本来の内見は、実際に現場の不動産を訪れて行うものです。実際の雰囲気、匂い、物件周囲の情報など、現場にいかなくてはわからないことも多いのも事実です。しかし、スタッフの人手には限りがあり、また契約者本人も時間が有限であるなかで、1日に内見できる数は限られています。

VR内見であれば、わざわざ現場に出向かず、不動産仲介の店舗にいながら候補となる物件の内見を行なえます。1日内見できる数が多いことや移動の手間がないことは、大きなメリットといえるでしょう。

DXの波はデベロッパーにも広がる

DXが進んでいるのは不動産仲介の分野に止まりません。デベロッパーと呼ばれる不動産開発企業の間でも、DXは競争力の源泉として注力すべき領域となっています。
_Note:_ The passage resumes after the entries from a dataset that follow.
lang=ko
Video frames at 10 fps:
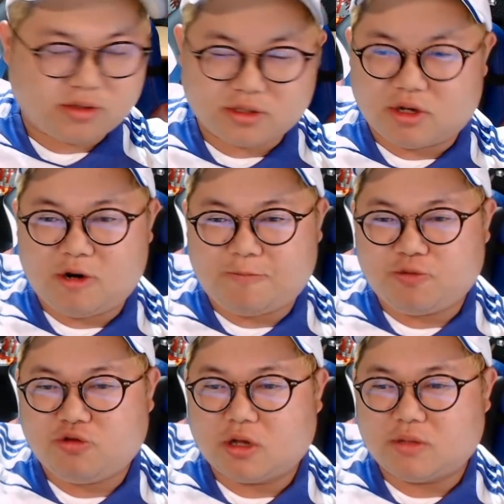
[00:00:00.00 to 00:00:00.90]
썰
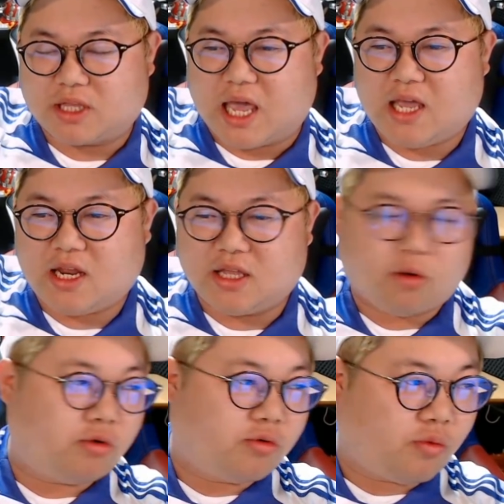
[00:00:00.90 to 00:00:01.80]
푸는 거는 막 내일이나
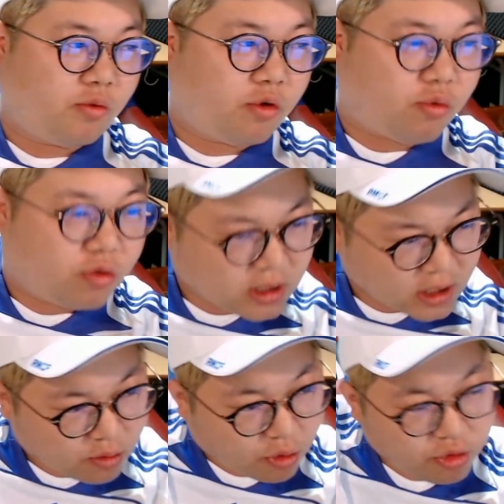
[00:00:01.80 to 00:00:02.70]
오, 오,
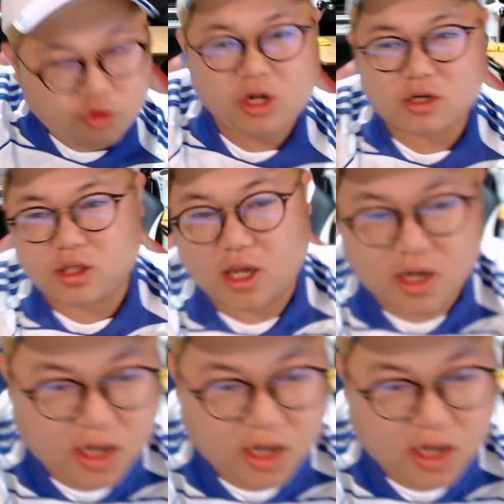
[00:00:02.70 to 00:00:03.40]
월요일 그때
三井不動産では、2021年2月には取り組みをまとめた「2020 DX白書」を公表。2025年までの長期経営方針DX VISION 2025の中で、「事業変革」「働き方改革」「推進基盤」の3領域でDXに取り組んでいます。

たとえば事業変革領域では、2020年11月に千葉県の柏の葉スマートシティで、ポータルサイト「スマートライフパス柏の葉」をリリースしました。柏の葉に住む人なら誰もが使えるサイトで、1人ひとりに合わせた健康アドバイスを行っています。このようにデータを活用し、新しいビジネスモデルを創出することこそがDXの本質ともいえます。

また、直近では東急不動産が2021年4月付でDX推進部を新設しています。データを活用しながら、全社横断でビジネスモデルを刷新していく考えで、今後の取り組みに注目が集まっています。

今後の不動産市場のDXはどうなる?

IT重説やVR内見に代表されるように、不動産市場のDXは私たちの実生活にも影響を及ぼしてきています。物件を選ぶ際の手間や、労力を大幅に削減されるなど利便性も向上しました。仕事で忙しい方やコロナ禍で外出を控えている方でも、手軽に物件選びを進めることができるでしょう。

不動産業界におけるDXは今後も進んでいくでしょう。ただし、不動産自体に実体がある以上、DXでは対応しきれない側面も残り続けるはずです。実際の内見でなければわからない情報があるのは、その最たる例です。オフラインとオンラインをうまく組み合わせて理想の取引を実現していくことが、今後の不動産市場のひとつのポイントとなるかもしれません。